Departamento de Justiça dos EUA analisa compra da Moveworks pela ServiceNow por possíveis impactos concorrenciais
A aquisição da startup de inteligência artificial corporativa Moveworks pela ServiceNow está sob análise do Departamento de Justiça dos Estados Unidos (DoJ) por potenciais efeitos antitruste. A investigação, iniciada em junho, recebeu uma second request — solicitação formal de documentação complementar — que precisa ser atendida antes que a transação possa avançar.
A ServiceNow divulgou a intenção de comprar a Moveworks em março por US$ 2,85 bilhões. Na ocasião, a empresa previu concluir o negócio na segunda metade de 2025, dependendo do aval regulatório. O novo exame antitruste pode, porém, prolongar ou alterar esse cronograma.
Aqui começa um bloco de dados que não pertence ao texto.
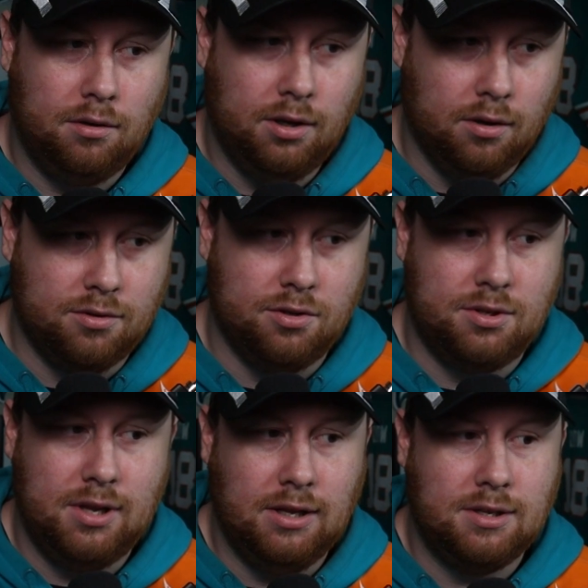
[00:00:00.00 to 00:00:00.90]
He also
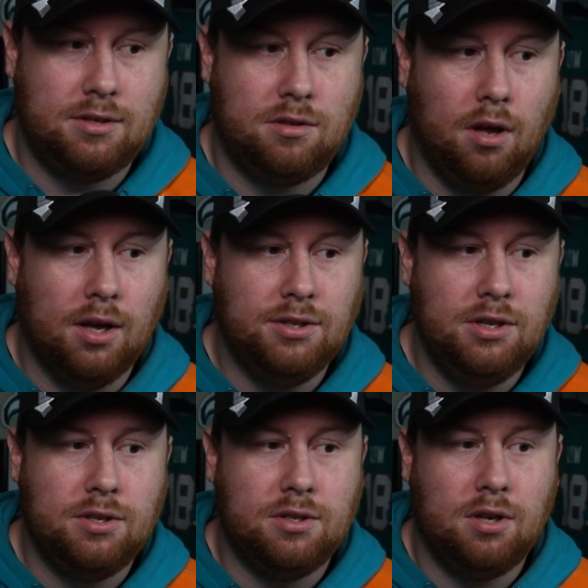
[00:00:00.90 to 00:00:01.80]
states,
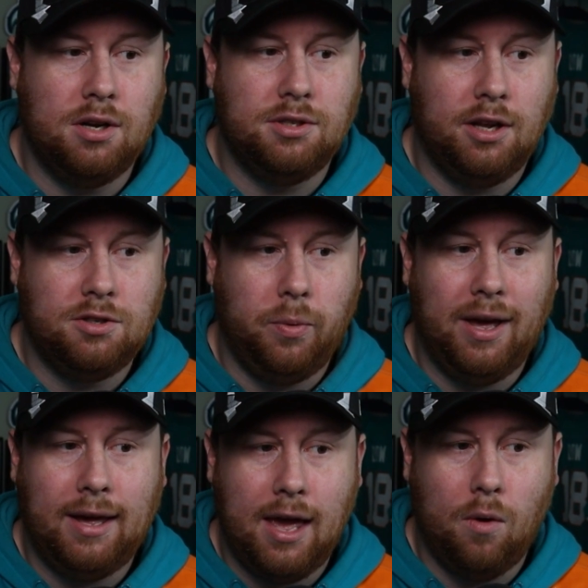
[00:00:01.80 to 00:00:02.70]
season starts next week. I
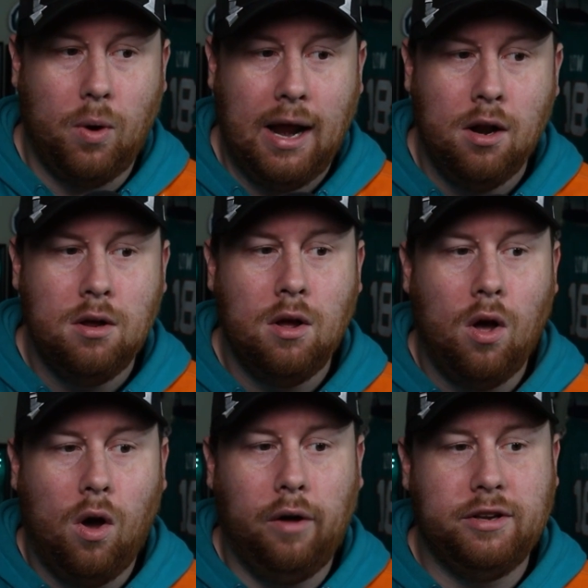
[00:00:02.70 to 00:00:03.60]
can't wait.
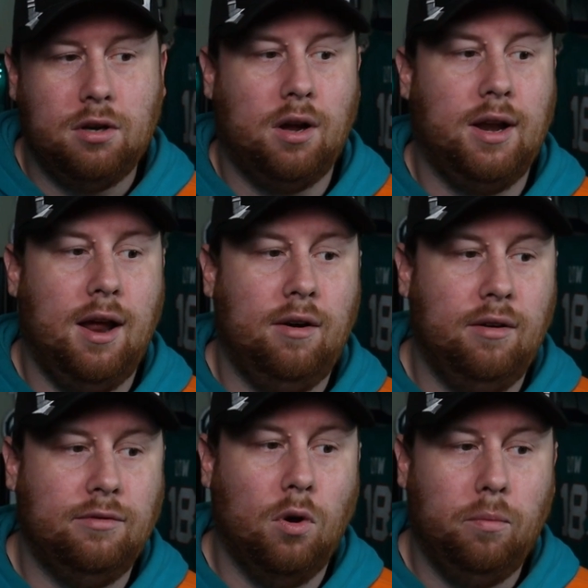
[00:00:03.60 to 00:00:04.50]
All the talk and narrative
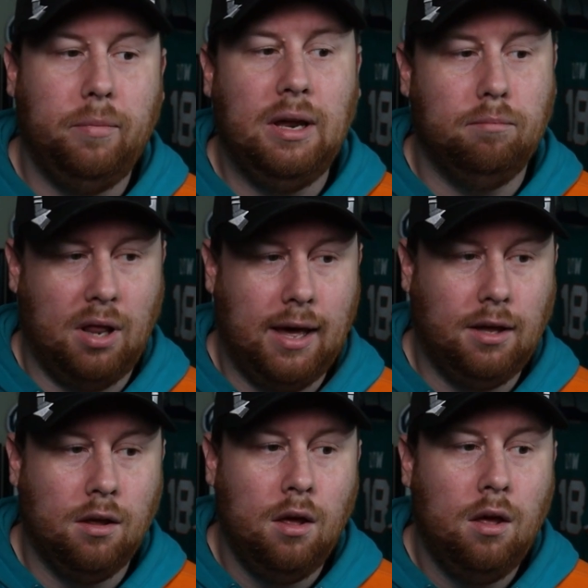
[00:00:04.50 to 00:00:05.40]
don't mean blank.
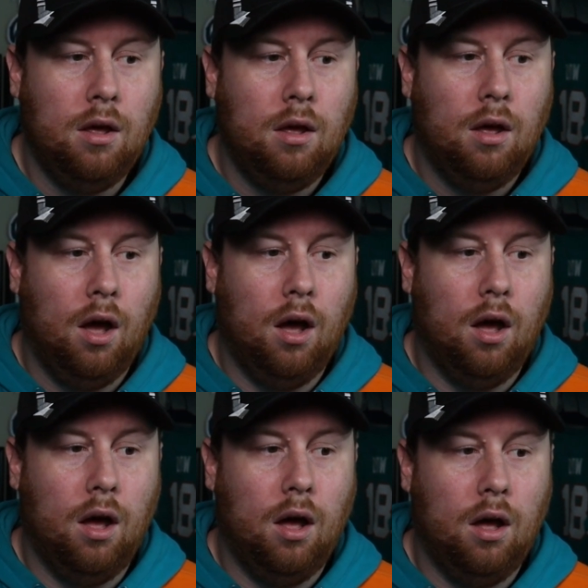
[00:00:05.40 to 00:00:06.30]

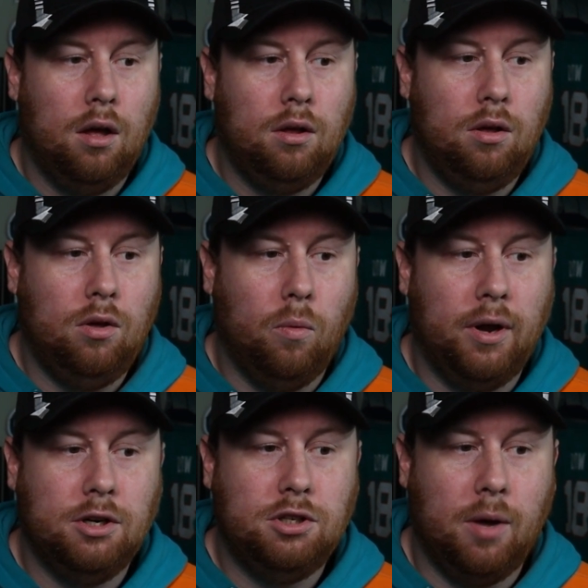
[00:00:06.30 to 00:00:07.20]
You want to
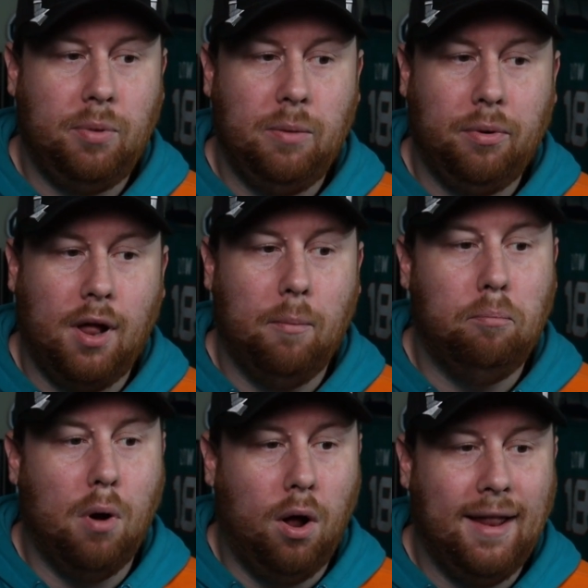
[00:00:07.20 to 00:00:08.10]
shut people up,
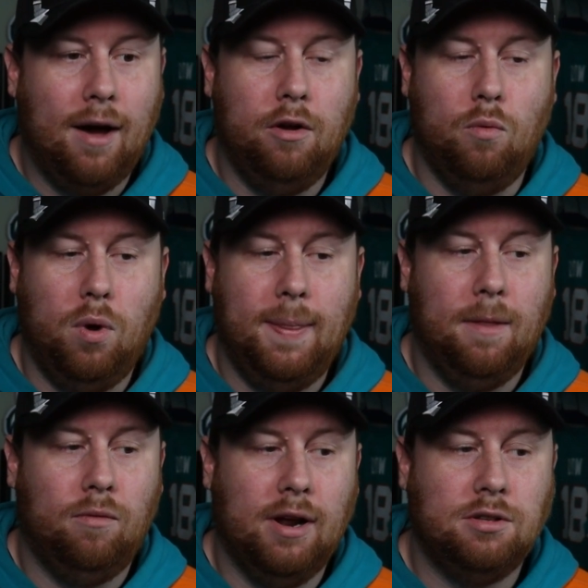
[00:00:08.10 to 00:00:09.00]
ball out, and win. The
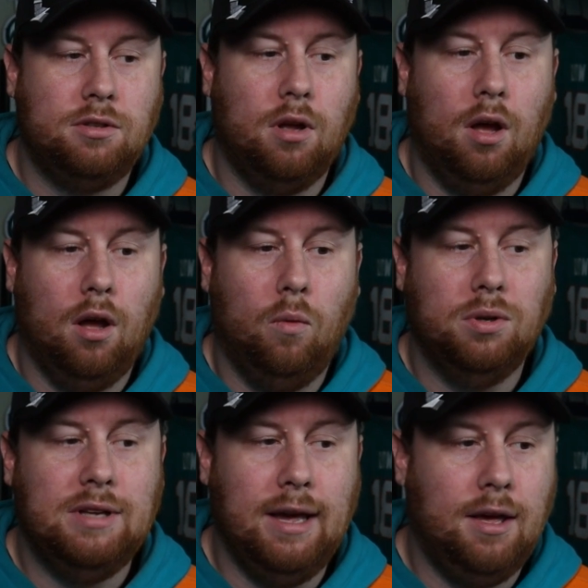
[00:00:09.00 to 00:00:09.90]
rest will
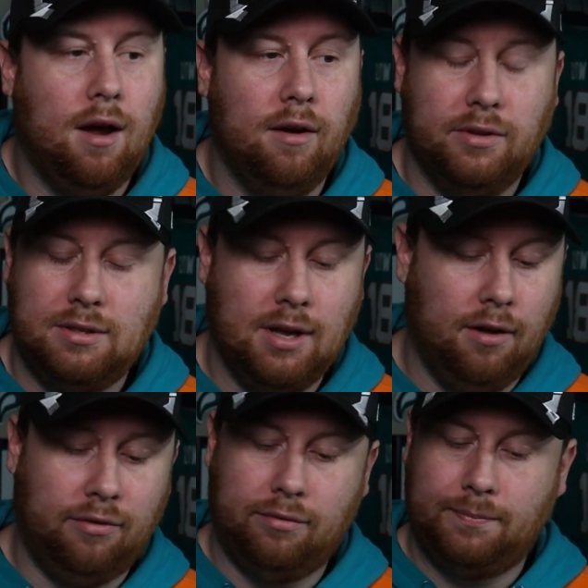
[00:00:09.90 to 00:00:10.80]
take care of itself.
A second request é um procedimento comum em análises de fusões nos Estados Unidos quando as autoridades consideram necessário aprofundar a avaliação sobre possíveis efeitos na competição. Esse passo exige que as companhias apresentem informações detalhadas sobre mercado, clientes, estratégias de preços e outros dados relevantes, permitindo ao DoJ medir se a união poderia reduzir a rivalidade ou criar barreiras a novos entrantes.
Moveworks, sediada na Califórnia, desenvolve uma plataforma baseada em inteligência artificial generativa voltada à automação de suporte interno em empresas. Seus produtos atendem principalmente a setores de TI, RH e finanças, oferecendo respostas automatizadas a solicitações de funcionários e integração com diferentes sistemas corporativos. Já a ServiceNow, também californiana, fornece soluções de workflows digitais amplamente utilizadas por companhias de grande porte para gerenciar serviços, operações e experiências de funcionários.
A eventual combinação das ofertas pode fortalecer a posição da ServiceNow em aplicações de IA para o ambiente corporativo. Ainda assim, o DoJ investiga se a fusão poderia concentrar participação de mercado em segmentos específicos, dificultar a concorrência de fornecedores menores ou limitar opções de clientes que dependem de ferramentas de automação com recursos de linguagem natural.
Fontes próximas ao processo apontam que a revisão ocorre em um cenário de maior atenção das autoridades americanas a negócios envolvendo tecnologias de inteligência artificial. Reguladores têm manifestado preocupação de que a consolidação excessiva nesse campo concentre dados, talentos e poder computacional, fatores considerados essenciais para o desenvolvimento de modelos avançados de IA.
Embora o valor de US$ 2,85 bilhões represente um montante relevante, a transação não se enquadra entre as maiores aquisições do setor de software corporativo. Ainda assim, a importância estratégica do segmento de IA generativa motivou o DoJ a solicitar análises adicionais. Caso o órgão conclua que o negócio ameaça a competição, poderá propor restrições, obrigações de desinvestimento ou, em último caso, tentar bloquear o acordo nos tribunais.
A Moveworks informou que não comentará o assunto. Até o momento, a ServiceNow não se pronunciou publicamente sobre o andamento da investigação nem sobre ajustes no cronograma de fechamento. Normalmente, companhias nessa situação evitam divulgar detalhes enquanto interagem com reguladores para fornecer a documentação requerida.
Analistas de mercado observam que um exame antitruste não necessariamente inviabiliza a operação, mas pode prolongar a fase de aprovação em vários meses. O envio de respostas à second request costuma demandar custos adicionais e mobilizar equipes jurídicas e técnicas, além de obrigar as empresas a estabelecer planos de integração paralelos aos trâmites regulatórios.
Se aprovada, a aquisição permitirá à ServiceNow incorporar a tecnologia de linguagem natural da Moveworks em seu portfólio de plataformas de fluxo de trabalho. A empresa espera ampliar capacidades de automação de atendimento interno, reduzindo tempo de resposta a solicitações de funcionários e otimizando processos de negócios. Para a Moveworks, o acordo oferece acesso à base de clientes e à estrutura de vendas globais da futura controladora.
A investigação ocorre em um momento de intensa atividade de fusões e aquisições no setor de tecnologia empresarial, impulsionada pela corrida para integrar IA generativa a produtos de software estabelecidos. Regulações mais rigorosas podem influenciar decisões estratégicas de companhias que buscam crescer por meio de compras de startups especializadas.
Não há prazo definido para a conclusão da análise do DoJ. Enquanto isso, ambas as empresas devem continuar operando de forma independente. No calendário original divulgado em março, a expectativa era finalizar a transação até dezembro de 2025. O resultado da investigação determinará se esse objetivo permanece factível ou sofrerá alterações.